Here he was informed the solution was defective.
The conseguences were fatal. He was an expert with not only a duty to ensure the correct solution was provided, but with full knowlege of the potential consequences of a defective batch - conscious that death or injury might result from the error he was TOLD was made. He took his chances. That chance he took may rise to the level of criminal neglignence.

Nick Dupree said...

Back in the early 90s, before 19-year-old girl "pharmacy technicians" were the norm, and most medications were prepared by actual licensed pharmacists, we had a serious mixup with a medicine involving my younger brother.

He was still a baby then, about six years old, and was taking antibiotics (in liquid form). Just in time, we realized the label was papering over the REAL label, which identified it as a powerful anti-seizure sedative that likely would have killed my brother.
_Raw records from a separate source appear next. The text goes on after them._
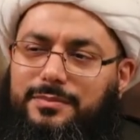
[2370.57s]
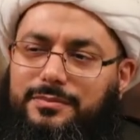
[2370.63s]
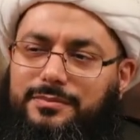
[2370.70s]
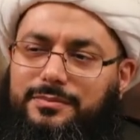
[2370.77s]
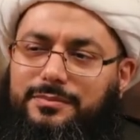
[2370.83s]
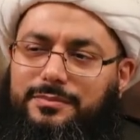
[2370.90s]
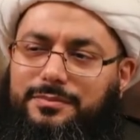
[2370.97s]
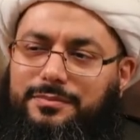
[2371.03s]

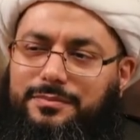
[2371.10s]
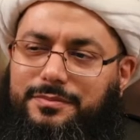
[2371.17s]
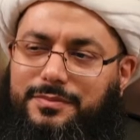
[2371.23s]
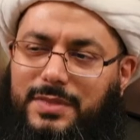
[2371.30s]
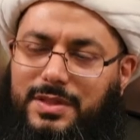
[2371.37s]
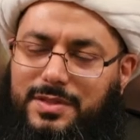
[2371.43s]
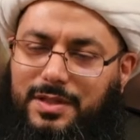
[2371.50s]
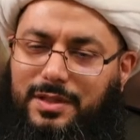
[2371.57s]
There is a
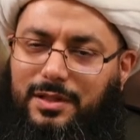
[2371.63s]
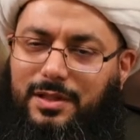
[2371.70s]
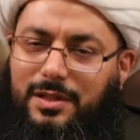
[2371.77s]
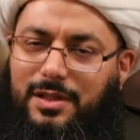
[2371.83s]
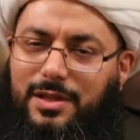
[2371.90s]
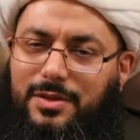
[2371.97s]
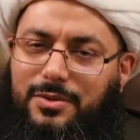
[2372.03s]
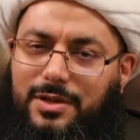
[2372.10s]
narration uh,
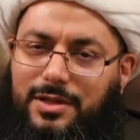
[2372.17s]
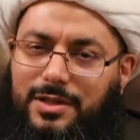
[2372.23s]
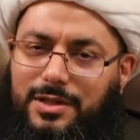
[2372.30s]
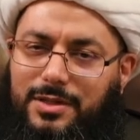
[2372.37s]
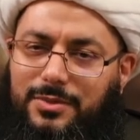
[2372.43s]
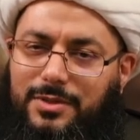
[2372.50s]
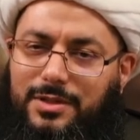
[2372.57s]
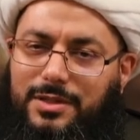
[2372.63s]

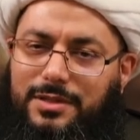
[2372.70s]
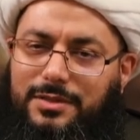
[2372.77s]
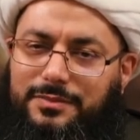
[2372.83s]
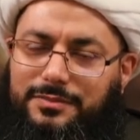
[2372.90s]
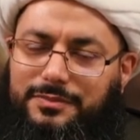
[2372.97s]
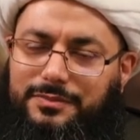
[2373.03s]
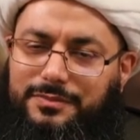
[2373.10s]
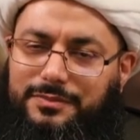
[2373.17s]
regarding
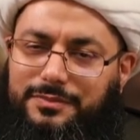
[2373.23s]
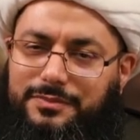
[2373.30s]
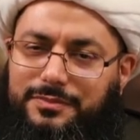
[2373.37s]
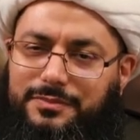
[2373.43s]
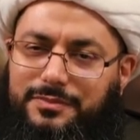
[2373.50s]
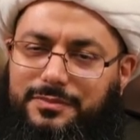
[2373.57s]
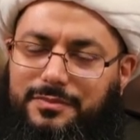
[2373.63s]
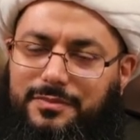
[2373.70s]
this matter
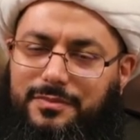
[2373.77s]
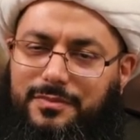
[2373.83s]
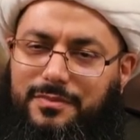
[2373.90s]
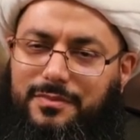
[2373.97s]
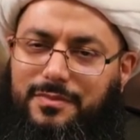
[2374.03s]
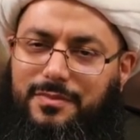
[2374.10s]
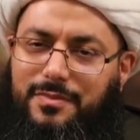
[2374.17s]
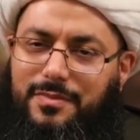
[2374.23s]
by the
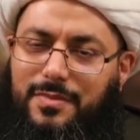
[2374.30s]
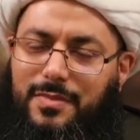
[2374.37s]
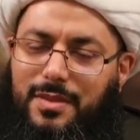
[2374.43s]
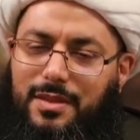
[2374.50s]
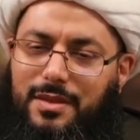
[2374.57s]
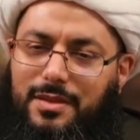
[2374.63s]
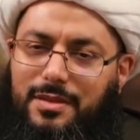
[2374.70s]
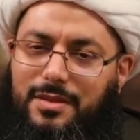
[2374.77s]

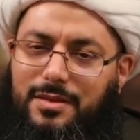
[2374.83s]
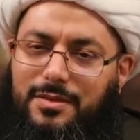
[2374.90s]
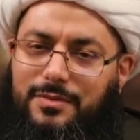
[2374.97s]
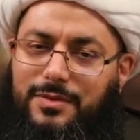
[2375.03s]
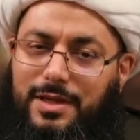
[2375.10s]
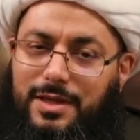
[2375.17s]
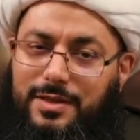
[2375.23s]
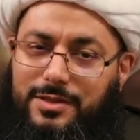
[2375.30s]
Prophet, peace
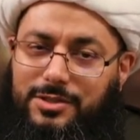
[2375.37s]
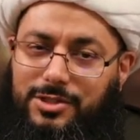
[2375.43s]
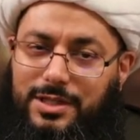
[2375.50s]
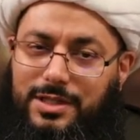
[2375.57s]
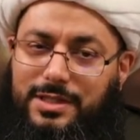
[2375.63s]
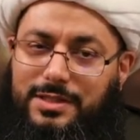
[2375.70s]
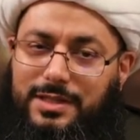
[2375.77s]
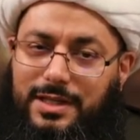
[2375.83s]
be upon
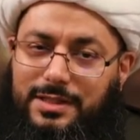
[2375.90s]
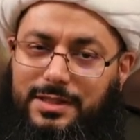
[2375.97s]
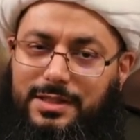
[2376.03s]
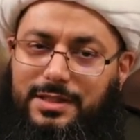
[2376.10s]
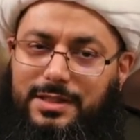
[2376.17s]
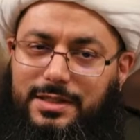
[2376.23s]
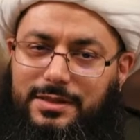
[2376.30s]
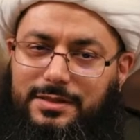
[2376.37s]
him,
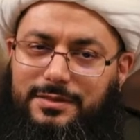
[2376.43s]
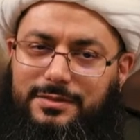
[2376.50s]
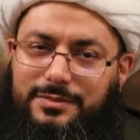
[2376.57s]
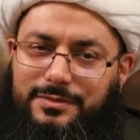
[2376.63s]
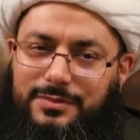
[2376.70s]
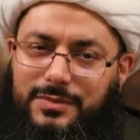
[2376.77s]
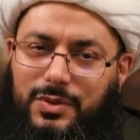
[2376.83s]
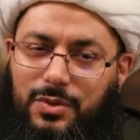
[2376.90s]
and his family
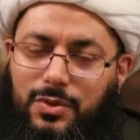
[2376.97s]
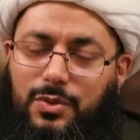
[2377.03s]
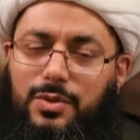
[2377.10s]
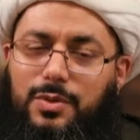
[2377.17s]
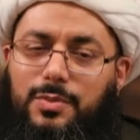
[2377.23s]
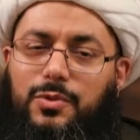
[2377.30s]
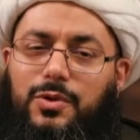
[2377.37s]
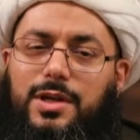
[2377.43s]
that we
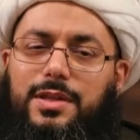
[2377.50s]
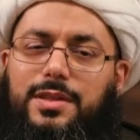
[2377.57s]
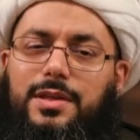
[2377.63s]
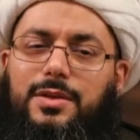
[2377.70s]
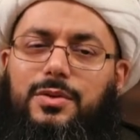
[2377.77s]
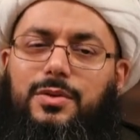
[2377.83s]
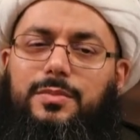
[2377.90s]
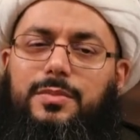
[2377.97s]
will
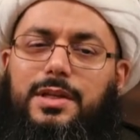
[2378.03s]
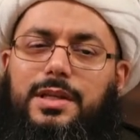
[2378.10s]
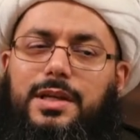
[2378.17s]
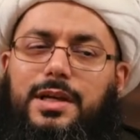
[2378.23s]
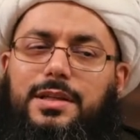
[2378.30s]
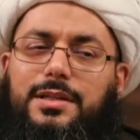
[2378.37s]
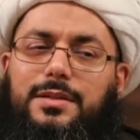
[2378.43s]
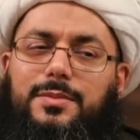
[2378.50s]

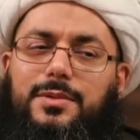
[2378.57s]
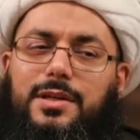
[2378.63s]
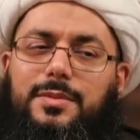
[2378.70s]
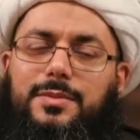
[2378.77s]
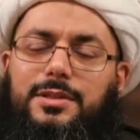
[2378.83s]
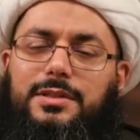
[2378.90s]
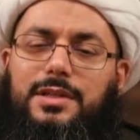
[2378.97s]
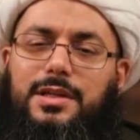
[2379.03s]
uh,
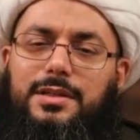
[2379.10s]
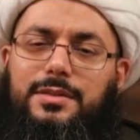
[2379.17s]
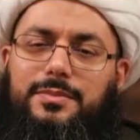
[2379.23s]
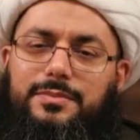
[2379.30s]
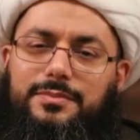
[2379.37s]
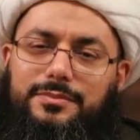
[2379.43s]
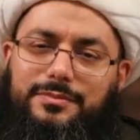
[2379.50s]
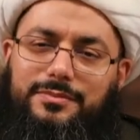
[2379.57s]
relay
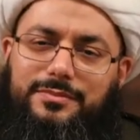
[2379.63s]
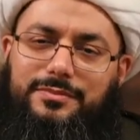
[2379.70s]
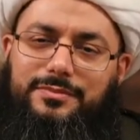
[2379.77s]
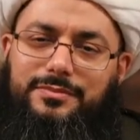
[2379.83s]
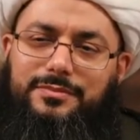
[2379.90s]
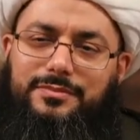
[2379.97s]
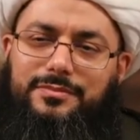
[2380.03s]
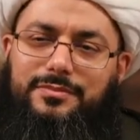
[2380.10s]
uh, to
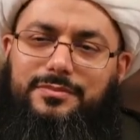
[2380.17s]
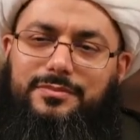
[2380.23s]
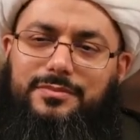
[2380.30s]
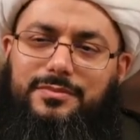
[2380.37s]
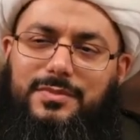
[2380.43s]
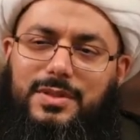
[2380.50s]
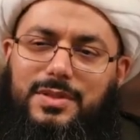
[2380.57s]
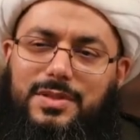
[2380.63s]
you,
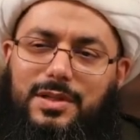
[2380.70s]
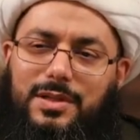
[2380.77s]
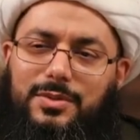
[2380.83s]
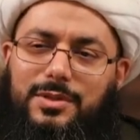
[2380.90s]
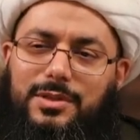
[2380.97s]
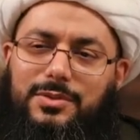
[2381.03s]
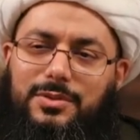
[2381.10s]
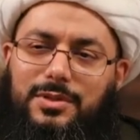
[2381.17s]
in
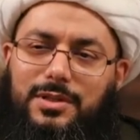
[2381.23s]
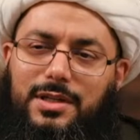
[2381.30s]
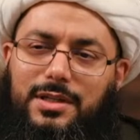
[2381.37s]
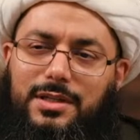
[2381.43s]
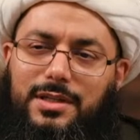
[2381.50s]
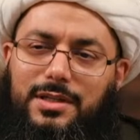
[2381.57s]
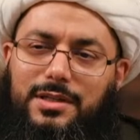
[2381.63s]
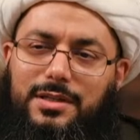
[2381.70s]
which
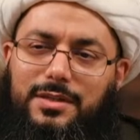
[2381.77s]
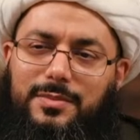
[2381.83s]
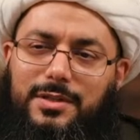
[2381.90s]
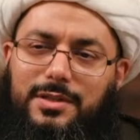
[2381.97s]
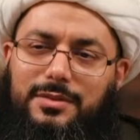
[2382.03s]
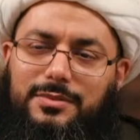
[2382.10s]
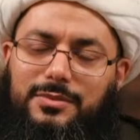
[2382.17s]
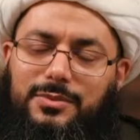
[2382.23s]
he
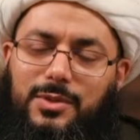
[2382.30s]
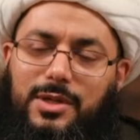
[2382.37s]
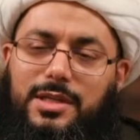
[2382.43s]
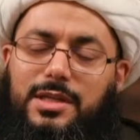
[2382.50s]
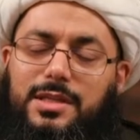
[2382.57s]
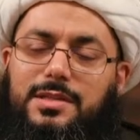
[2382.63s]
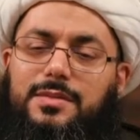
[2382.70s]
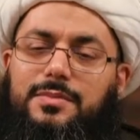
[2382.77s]
condemned
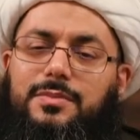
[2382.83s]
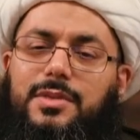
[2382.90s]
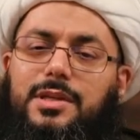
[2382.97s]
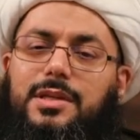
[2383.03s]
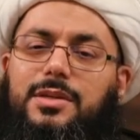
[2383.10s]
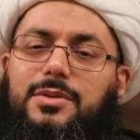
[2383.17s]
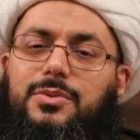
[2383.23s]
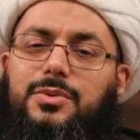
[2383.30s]

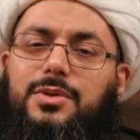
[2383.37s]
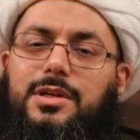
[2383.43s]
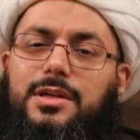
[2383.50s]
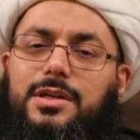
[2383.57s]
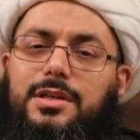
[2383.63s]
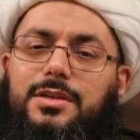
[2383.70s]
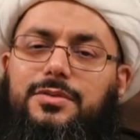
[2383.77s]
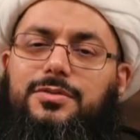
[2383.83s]
uh, how
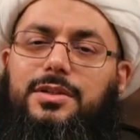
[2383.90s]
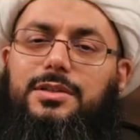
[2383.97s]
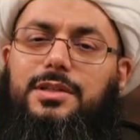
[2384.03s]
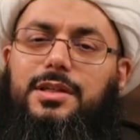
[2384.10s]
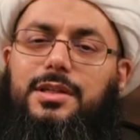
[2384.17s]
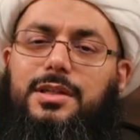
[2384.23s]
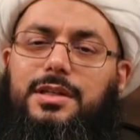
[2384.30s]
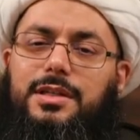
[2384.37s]
Ali
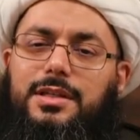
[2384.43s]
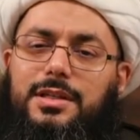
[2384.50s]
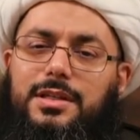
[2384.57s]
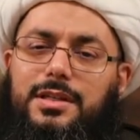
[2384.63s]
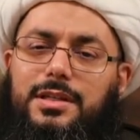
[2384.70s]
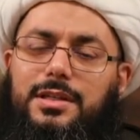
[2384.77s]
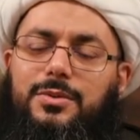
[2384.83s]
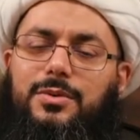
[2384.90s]

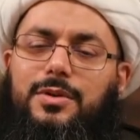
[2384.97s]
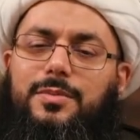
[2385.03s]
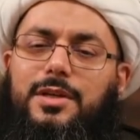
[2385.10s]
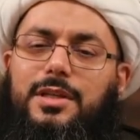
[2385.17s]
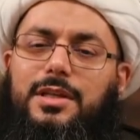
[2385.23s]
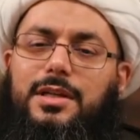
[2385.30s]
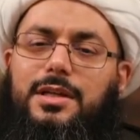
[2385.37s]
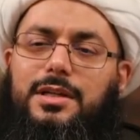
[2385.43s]
will be
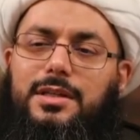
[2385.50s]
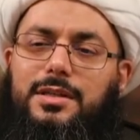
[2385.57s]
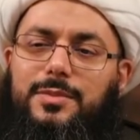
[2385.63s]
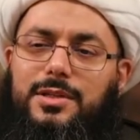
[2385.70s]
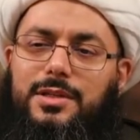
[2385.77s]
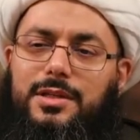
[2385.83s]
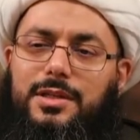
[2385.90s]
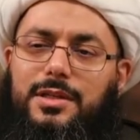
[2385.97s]
oppressed by
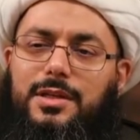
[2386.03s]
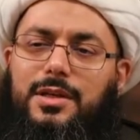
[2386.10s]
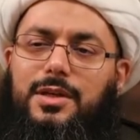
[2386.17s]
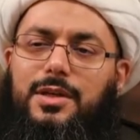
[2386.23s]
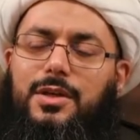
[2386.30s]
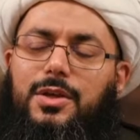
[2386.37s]
this nation.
Mislabeling kills people. My mom went down to the pharmacy and hit the roof.

Turns out that pharmacist was crazy overworked for weeks and fatigued to the max. Why? the pharmacist shortage, the one that would soon force them to delegate much of the work to 19-year-old girls.

That pharmacist was put on forced leave for several weeks.

Anonymous said...

Anybody who doesn't see this as a terrible forecast of potential things to come needs to get out of the profession.

Criminal act? Are you kidding? He made a mistake. We all do....everyday.

Human error within a system which has process hiccups....absolutely.

The judge is terribly ignorant. Shame on him.

But the Ohio Board of Pharmacy knows all too well about JCAHO, system processes, error prevention, system improvement, etc. SHAME ON THEM for revoking his license.